Pero aún le quedaba al vizcaíno un último capítulo por vivir en su particular pesadilla. Al día siguiente, fue evacuado a primera hora a Katmandú, pero el helicóptero realizó una escala no prevista en Lukla. «Me abandonaron. Me dejaron allí en una camilla en una habitación solo durante horas. Con los ojos tapados. Hasta que empecé a pedir que me ayudaran porque me meaba. Entonces vinieron varias personas y pude preguntarles dónde estaba. Me dijeron que en Lukla y al preguntarles qué hacía allí me dieron dos versiones. Uno dijo que es que el helicóptero había tenido un fallo técnico y otro me contó que es que había habido un americano con mucho dinero que había pagado otro viaje».

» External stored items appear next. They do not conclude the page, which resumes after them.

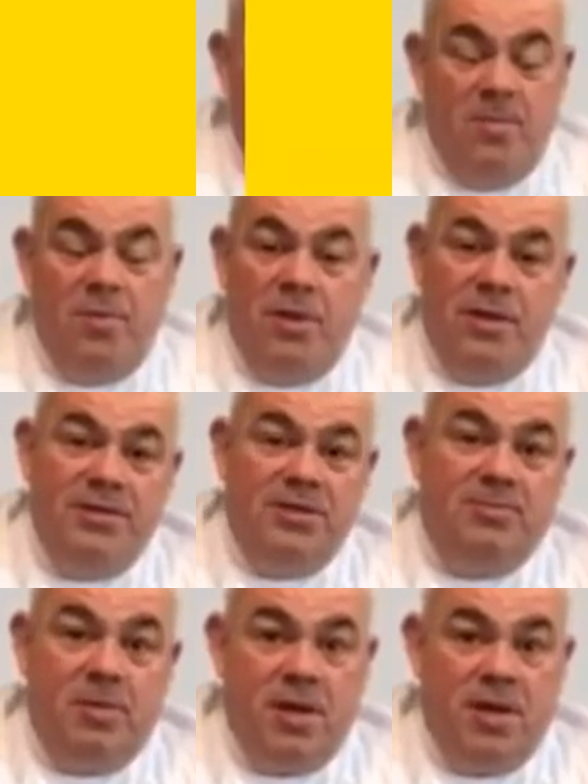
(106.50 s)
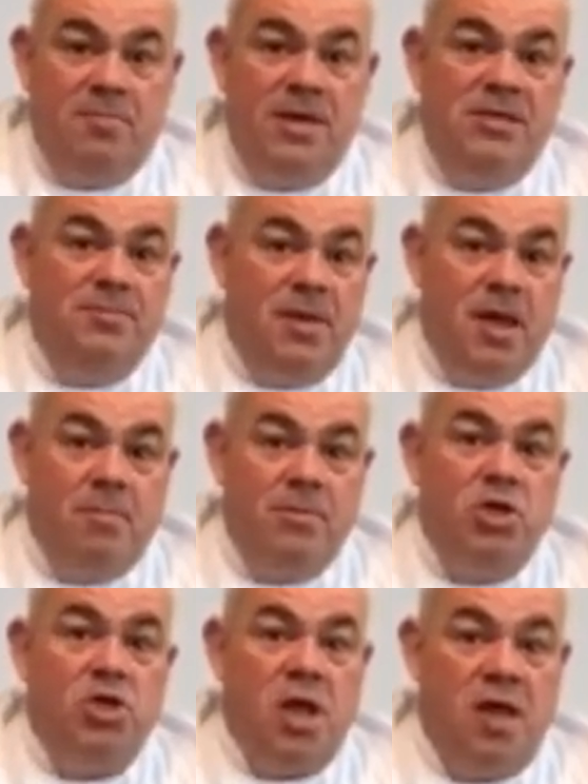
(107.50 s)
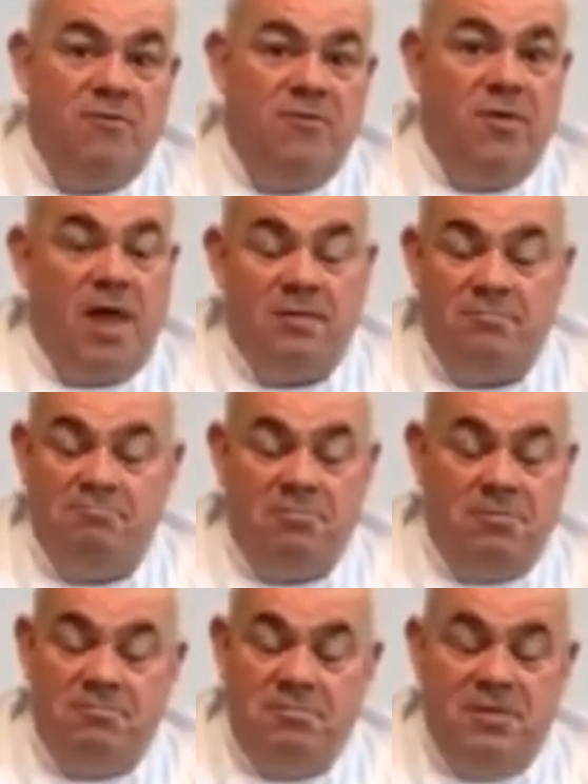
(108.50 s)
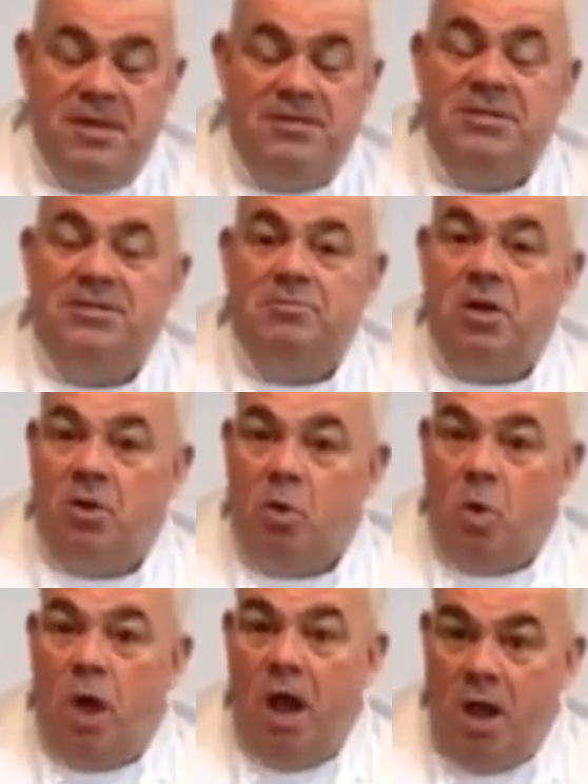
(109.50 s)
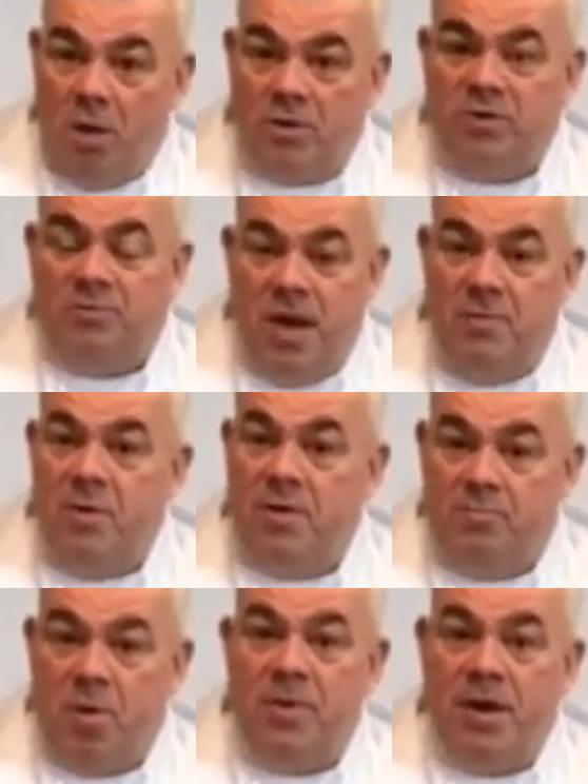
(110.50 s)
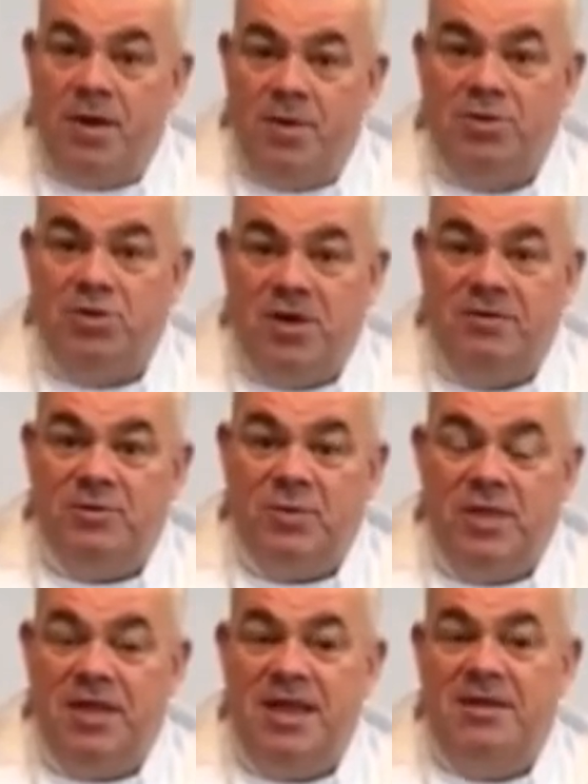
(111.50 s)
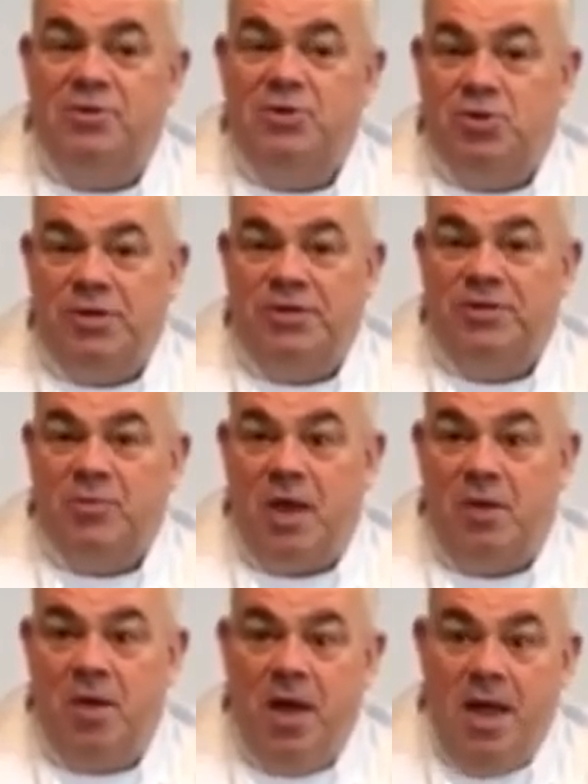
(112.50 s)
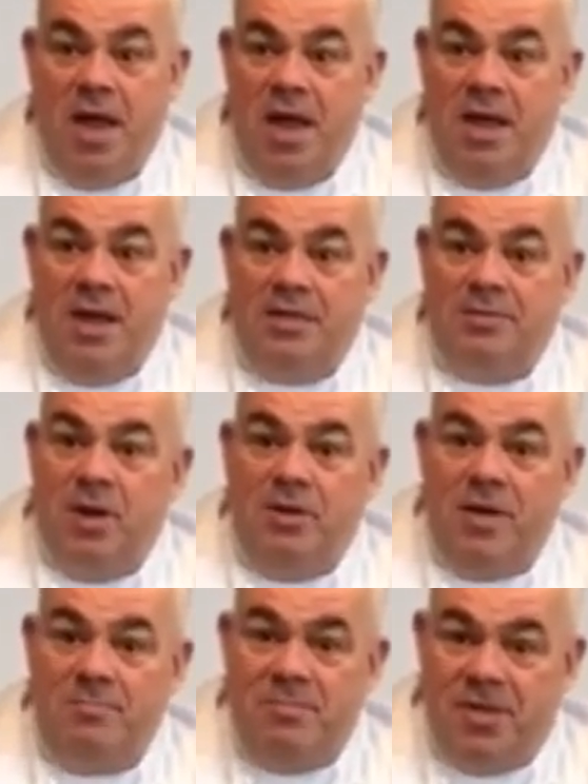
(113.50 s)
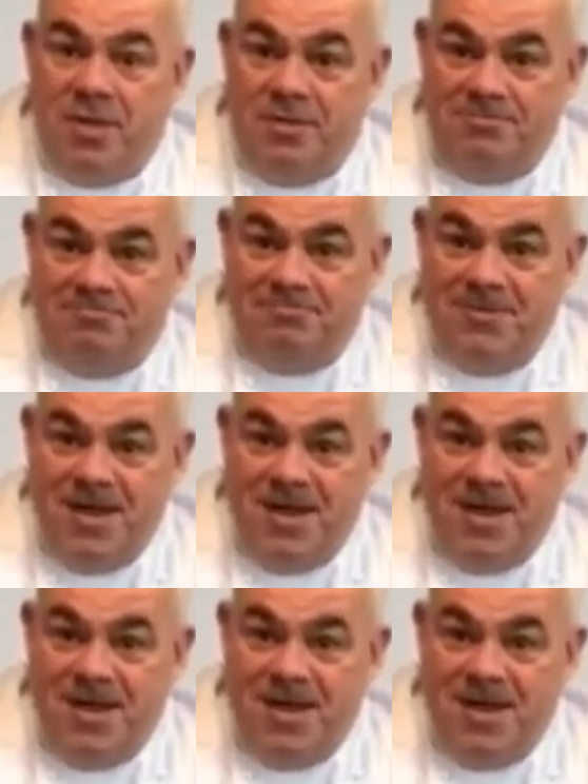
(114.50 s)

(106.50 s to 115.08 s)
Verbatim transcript: The people that inspired me to become a chef, and this is a lot of people and probably a lot of chefs within the industry as well, is my grandmother.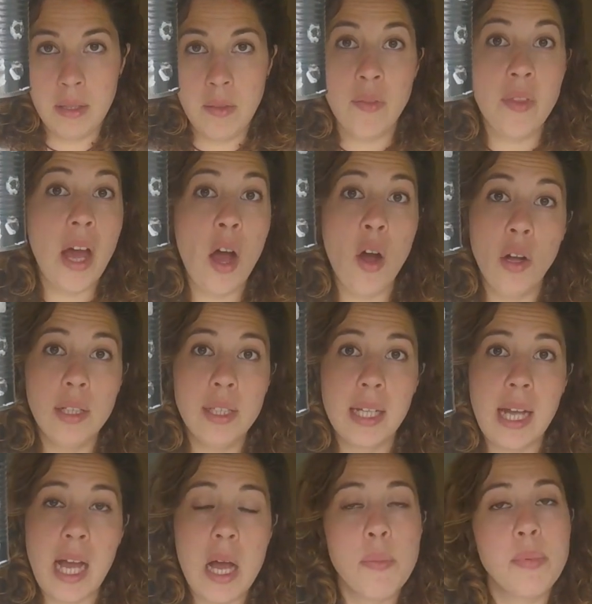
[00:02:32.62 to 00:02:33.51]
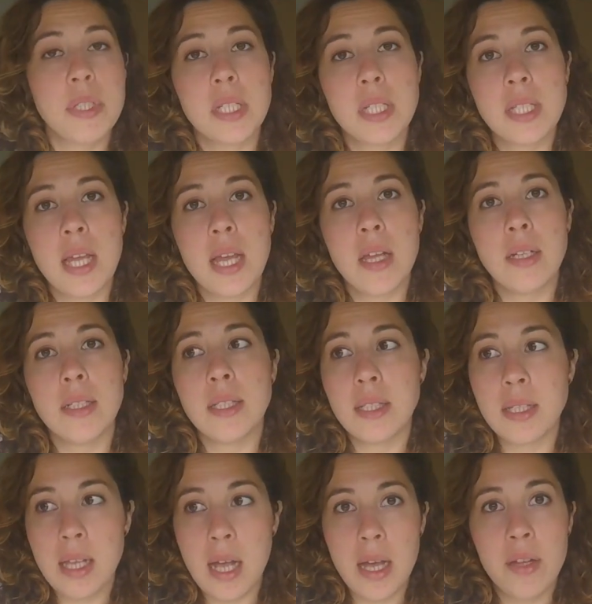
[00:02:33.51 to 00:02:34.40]
that all the cups stay
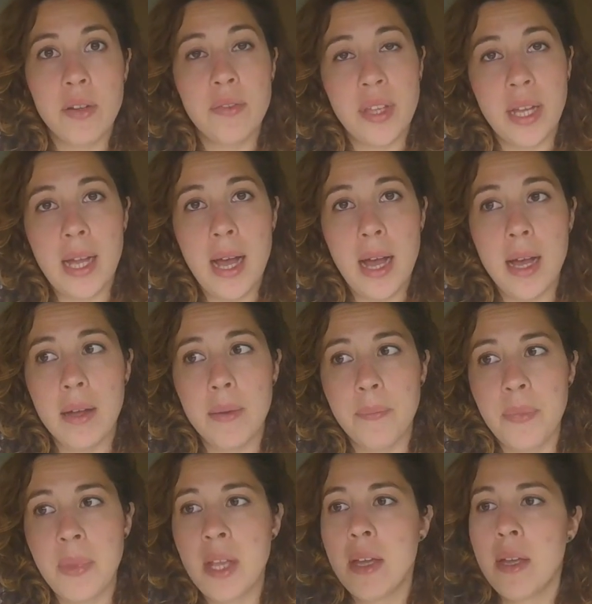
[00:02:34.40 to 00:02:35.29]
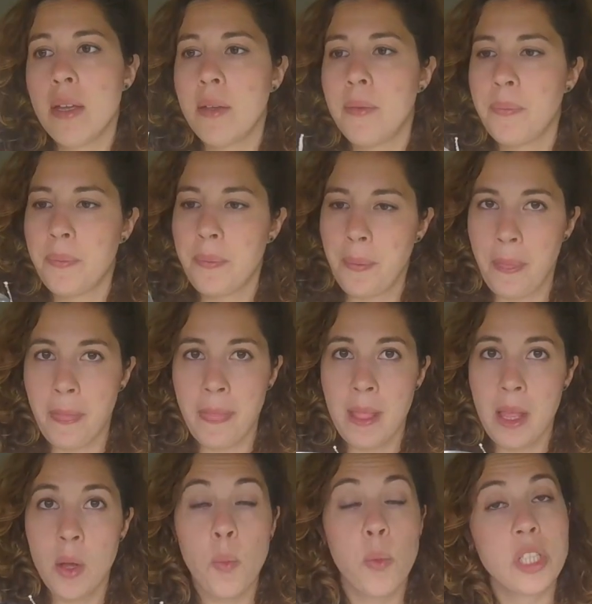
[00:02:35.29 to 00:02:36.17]
inside of the can.
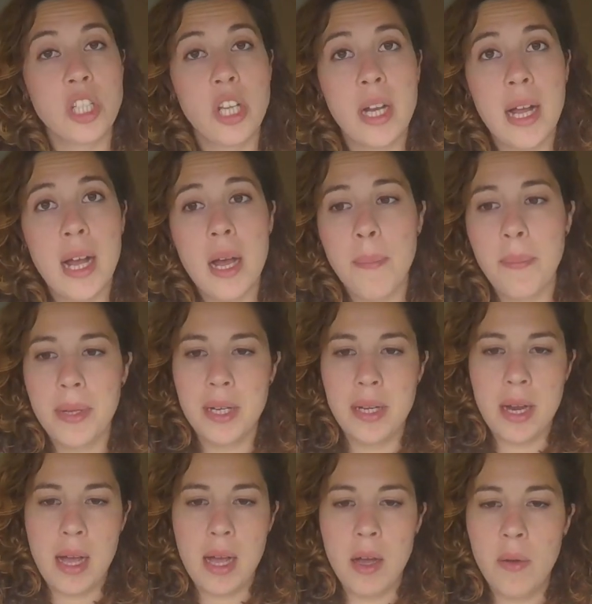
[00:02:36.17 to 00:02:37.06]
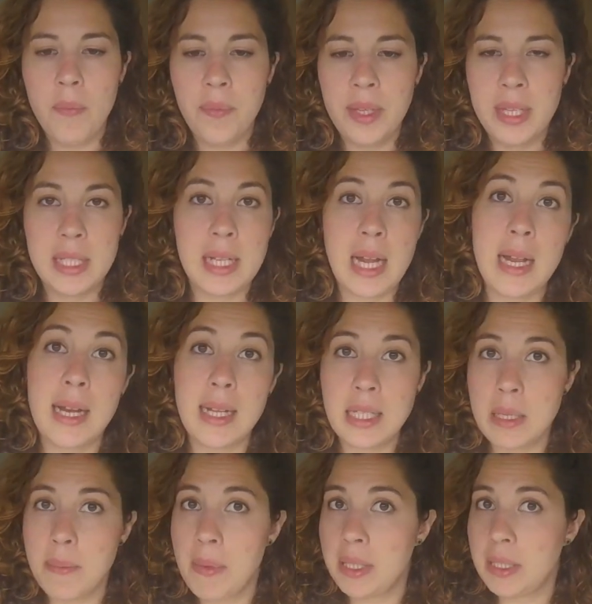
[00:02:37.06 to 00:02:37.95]
What's going to happen now is, like,
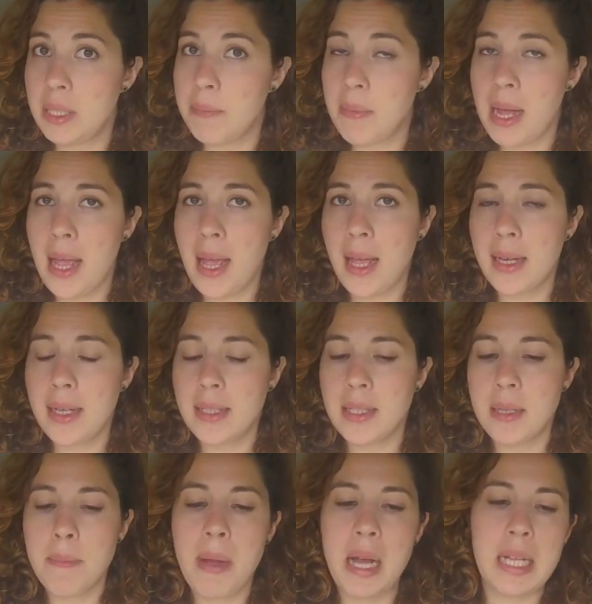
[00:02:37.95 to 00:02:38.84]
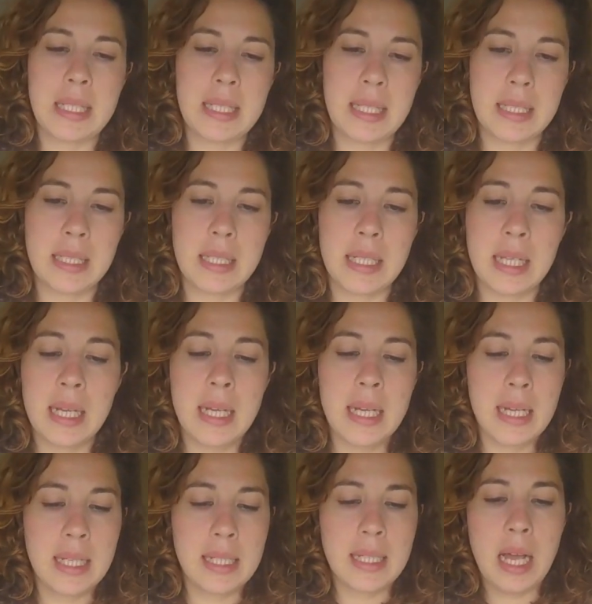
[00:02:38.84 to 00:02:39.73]
let's imagine my hand is a magnet,
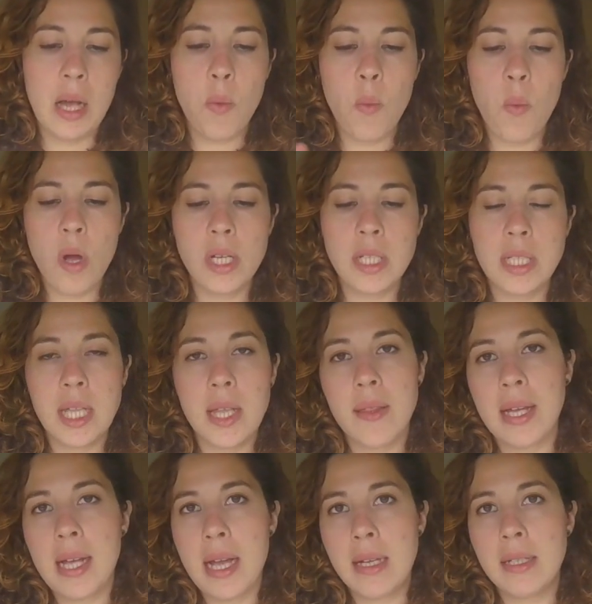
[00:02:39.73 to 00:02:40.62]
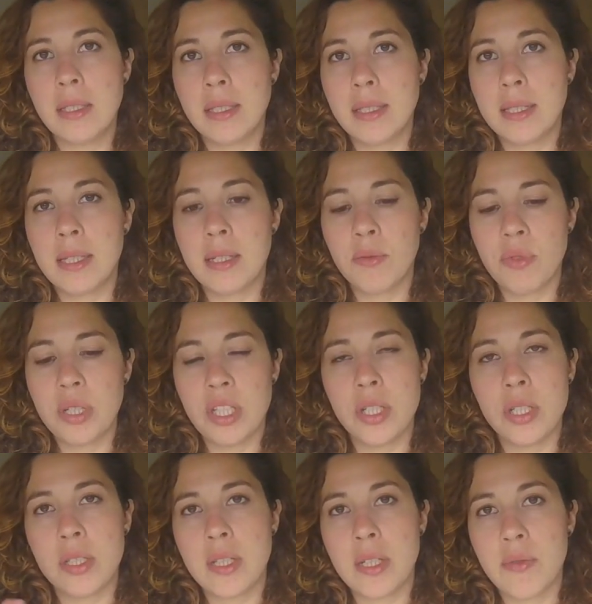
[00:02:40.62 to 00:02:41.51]
is that once that the cans
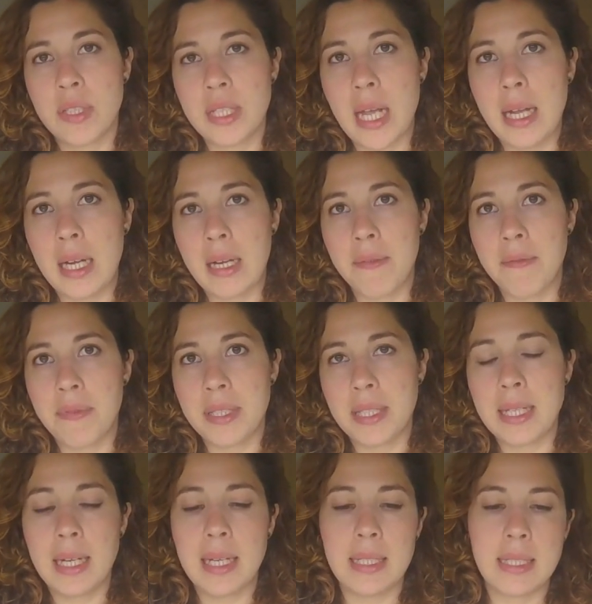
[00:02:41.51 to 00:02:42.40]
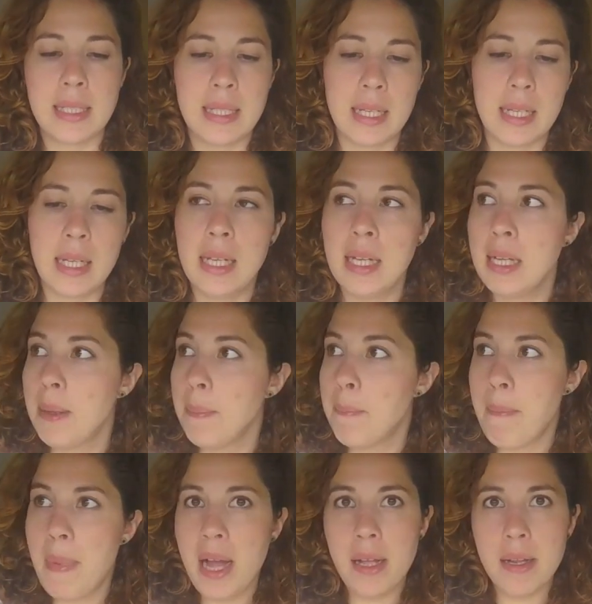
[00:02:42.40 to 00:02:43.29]
reach the recycling facility,
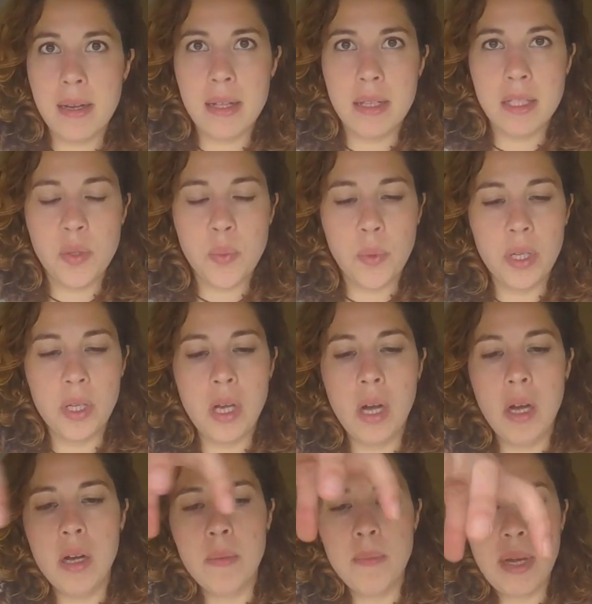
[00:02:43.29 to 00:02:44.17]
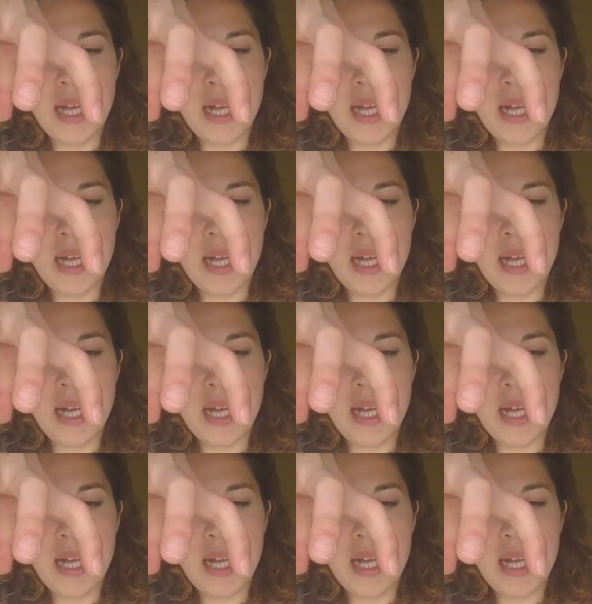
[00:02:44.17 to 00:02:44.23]
magnets will come,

Por fin, a las cuatro de la tarde ingresó en el hospital de Katmandú, donde un médico local se empeñó en amputarle los pies nada más cruzar la puerta. Fue entonces cuando oyó unas voces en castellano. «'Morandeira, Morandeira', grité. Y, por suerte eran ellos, que se iban ya al hotel porque ya no me esperaban y estaba en tal estado que no me reconocieron en la camilla. Menos mal que les oí, porque el médico ese me quería cortar los pies por el tobillo. Decía que estaban muy negros, que había que cortar y me acuerdo de que me hacía así (y con un dedo se simula un corte a la altura del tobillo). Sinceramente, para mí Morandeira es mi segundo padre (Rober volvió a emocionarse). Una pasada. Si no llegan a estar allí los doctores Morandeira y Nerín, me hubieran anestesiado y para cuando me hubiese despertado...». «Está sin pies ni manos», completa la frase Isa.